28 avril 2026

Ce rapport, rédigé dans le cadre de la 52e session du Groupe de travail sur l’Examen Périodique Universel, met en lumière les violations des droits humains au Niger après le coup d’état de 2023. Amnesty International y analyse l’évolution de la situation depuis la dernière évaluation, en se concentrant sur plusieurs points critiques : les détentions arbitraires, les arrestations illégales, la protection des défenseur·e·s des droits humains et la liberté de la presse.

Analyse des recommandations précédentes : un bilan mitigé

Lors du dernier Examen Périodique Universel, plusieurs recommandations avaient été formulées pour renforcer le respect des droits fondamentaux au Niger. Pourtant, ce rapport révèle que leur mise en œuvre reste partiellement effective. Les autorités nigériennes peinent à garantir une protection adéquate contre les violations des libertés individuelles, notamment dans un contexte politique marqué par une instabilité croissante.

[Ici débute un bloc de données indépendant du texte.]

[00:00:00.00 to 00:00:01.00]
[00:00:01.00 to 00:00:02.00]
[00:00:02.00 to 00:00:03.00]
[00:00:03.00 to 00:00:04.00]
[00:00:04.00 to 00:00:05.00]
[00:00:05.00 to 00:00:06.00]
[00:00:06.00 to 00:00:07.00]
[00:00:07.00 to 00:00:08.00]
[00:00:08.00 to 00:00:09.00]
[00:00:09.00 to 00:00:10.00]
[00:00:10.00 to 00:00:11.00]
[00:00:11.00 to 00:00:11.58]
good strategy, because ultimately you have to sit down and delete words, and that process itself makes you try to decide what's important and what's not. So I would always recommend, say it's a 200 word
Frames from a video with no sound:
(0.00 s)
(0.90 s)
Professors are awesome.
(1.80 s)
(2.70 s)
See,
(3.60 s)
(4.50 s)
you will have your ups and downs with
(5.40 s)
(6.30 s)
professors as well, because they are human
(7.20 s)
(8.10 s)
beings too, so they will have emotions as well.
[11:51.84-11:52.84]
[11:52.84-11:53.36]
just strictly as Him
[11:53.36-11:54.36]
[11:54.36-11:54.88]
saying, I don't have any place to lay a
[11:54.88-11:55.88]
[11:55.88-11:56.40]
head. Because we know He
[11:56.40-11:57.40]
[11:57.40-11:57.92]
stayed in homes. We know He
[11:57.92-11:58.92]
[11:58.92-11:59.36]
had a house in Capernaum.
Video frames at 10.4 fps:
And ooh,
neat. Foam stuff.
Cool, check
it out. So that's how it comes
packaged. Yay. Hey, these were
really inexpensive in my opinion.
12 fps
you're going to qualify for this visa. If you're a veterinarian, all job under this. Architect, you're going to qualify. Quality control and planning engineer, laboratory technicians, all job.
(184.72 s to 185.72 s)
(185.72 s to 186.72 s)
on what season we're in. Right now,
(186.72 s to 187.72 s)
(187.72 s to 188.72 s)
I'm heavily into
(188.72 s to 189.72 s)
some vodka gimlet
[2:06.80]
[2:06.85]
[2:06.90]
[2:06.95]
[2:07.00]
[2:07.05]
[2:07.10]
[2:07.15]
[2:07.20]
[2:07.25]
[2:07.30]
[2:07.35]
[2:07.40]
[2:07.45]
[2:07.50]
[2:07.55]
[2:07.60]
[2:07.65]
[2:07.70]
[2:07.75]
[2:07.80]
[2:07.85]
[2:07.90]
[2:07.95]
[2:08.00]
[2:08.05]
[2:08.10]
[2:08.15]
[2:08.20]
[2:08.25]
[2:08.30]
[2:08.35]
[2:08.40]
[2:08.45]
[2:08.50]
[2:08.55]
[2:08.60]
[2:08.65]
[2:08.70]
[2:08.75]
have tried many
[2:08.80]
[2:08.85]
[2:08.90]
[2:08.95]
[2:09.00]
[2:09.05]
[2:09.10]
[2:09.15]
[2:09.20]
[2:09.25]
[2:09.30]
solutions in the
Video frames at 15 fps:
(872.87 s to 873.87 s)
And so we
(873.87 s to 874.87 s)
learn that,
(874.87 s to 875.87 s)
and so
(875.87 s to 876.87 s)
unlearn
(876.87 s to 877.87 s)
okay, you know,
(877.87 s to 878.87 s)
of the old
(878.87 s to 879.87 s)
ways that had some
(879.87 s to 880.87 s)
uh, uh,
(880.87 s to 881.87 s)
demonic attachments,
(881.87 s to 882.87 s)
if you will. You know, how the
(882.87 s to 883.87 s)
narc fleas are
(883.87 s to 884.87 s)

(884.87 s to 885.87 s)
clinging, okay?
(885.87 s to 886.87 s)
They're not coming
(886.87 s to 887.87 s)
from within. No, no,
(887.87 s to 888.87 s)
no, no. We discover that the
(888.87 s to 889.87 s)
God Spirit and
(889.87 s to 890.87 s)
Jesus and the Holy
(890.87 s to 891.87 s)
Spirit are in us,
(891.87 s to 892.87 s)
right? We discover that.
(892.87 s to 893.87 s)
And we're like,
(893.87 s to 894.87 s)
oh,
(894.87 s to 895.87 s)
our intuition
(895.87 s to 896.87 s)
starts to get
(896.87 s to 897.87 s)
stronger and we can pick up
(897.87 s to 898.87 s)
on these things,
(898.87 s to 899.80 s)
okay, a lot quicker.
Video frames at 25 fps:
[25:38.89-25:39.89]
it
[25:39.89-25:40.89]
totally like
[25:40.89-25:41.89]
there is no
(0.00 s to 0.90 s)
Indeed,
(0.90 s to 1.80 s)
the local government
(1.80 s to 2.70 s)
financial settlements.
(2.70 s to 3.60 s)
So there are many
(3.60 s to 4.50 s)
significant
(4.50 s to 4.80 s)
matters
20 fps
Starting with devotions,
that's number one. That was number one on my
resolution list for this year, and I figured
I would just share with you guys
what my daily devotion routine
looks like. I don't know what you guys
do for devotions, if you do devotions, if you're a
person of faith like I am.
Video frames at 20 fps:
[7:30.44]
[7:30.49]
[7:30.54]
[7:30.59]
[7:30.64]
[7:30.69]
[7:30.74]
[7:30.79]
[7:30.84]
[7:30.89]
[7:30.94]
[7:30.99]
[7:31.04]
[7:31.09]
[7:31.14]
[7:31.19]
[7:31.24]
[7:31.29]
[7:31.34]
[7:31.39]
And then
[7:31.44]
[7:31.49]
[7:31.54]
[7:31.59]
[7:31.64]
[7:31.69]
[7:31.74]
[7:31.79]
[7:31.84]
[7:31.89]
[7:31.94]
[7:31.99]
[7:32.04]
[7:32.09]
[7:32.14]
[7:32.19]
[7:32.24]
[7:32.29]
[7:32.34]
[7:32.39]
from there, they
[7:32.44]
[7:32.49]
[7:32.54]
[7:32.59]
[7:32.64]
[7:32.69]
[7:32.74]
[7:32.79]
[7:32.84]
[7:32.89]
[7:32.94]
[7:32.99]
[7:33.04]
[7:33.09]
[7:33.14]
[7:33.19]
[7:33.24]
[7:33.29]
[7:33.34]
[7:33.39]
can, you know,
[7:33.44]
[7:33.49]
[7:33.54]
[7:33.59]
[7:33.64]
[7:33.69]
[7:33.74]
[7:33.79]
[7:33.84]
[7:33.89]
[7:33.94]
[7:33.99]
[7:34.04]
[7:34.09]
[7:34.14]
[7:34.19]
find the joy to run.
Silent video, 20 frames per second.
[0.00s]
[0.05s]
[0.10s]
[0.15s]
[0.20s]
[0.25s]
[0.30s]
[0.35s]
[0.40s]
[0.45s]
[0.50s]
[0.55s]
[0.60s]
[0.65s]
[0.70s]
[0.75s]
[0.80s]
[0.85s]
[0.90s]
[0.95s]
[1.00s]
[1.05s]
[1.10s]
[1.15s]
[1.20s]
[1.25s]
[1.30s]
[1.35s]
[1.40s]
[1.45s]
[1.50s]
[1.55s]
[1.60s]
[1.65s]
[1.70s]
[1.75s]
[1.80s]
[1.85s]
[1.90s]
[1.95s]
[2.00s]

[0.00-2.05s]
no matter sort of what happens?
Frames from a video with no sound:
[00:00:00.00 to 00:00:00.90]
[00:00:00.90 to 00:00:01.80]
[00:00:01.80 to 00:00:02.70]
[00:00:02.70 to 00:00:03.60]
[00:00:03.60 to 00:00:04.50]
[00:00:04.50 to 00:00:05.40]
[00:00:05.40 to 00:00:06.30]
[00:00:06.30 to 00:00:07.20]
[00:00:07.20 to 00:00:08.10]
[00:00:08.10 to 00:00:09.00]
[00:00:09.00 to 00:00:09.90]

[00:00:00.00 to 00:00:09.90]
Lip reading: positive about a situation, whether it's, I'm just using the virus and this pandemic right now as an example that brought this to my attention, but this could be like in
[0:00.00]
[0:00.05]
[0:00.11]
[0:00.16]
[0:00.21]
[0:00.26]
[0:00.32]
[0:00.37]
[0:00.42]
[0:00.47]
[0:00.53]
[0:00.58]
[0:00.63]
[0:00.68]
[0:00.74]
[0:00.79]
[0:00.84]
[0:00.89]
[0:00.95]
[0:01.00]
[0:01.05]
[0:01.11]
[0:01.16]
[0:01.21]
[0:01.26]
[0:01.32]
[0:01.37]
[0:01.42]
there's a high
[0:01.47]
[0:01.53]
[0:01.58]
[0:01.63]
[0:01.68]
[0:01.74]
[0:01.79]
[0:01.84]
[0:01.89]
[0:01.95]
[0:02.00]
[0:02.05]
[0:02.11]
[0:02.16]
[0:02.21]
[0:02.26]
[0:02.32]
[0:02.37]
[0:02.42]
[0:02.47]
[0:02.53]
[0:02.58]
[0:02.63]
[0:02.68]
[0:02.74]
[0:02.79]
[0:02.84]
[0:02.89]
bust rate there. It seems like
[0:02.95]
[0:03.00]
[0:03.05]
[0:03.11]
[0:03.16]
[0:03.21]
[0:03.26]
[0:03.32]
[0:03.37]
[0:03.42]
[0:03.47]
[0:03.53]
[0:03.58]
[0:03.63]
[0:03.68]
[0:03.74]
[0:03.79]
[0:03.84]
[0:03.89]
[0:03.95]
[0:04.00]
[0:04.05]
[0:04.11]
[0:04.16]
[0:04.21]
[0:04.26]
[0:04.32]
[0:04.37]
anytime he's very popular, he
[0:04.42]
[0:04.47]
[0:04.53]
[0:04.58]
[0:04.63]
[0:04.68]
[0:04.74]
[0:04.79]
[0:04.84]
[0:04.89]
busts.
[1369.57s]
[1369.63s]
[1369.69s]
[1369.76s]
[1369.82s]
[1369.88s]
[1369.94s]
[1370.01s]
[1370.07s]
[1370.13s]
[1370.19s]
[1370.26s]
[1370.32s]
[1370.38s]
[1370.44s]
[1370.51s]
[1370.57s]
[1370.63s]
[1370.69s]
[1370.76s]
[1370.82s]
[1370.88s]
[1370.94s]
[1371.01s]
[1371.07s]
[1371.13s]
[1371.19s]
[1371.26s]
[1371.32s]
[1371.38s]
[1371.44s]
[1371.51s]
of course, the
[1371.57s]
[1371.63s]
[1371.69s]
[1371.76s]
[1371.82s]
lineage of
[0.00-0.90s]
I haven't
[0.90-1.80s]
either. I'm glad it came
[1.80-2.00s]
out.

Défenseurs des droits humains et liberté de la presse : des cibles récurrentes

Les défenseur·e·s des droits humains et les journalistes font face à des pressions accrues depuis 2023. Les arrestations arbitraires et les restrictions à la liberté d’expression se multiplient, limitant leur capacité à œuvrer pour la transparence et la justice. Ce rapport souligne l’urgence d’agir pour protéger ces acteurs clés de la société civile.

Par ailleurs, le cadre juridique nigérien est analysé en profondeur, révélant des lacunes dans la protection du droit à l’information et des libertés fondamentales. Les restrictions imposées aux médias indépendants et aux organisations de la société civile compromettent la démocratie et l’État de droit.

Recommandations clés pour une amélioration

  • Mettre fin aux détentions arbitraires et aux arrestations sans base légale.
  • Garantir une protection renforcée aux défenseur·e·s des droits humains et aux journalistes.
  • Réformer le cadre juridique pour aligner les lois nigériennes sur les standards internationaux en matière de droits humains.
  • Promouvoir un environnement médiatique libre et indépendant.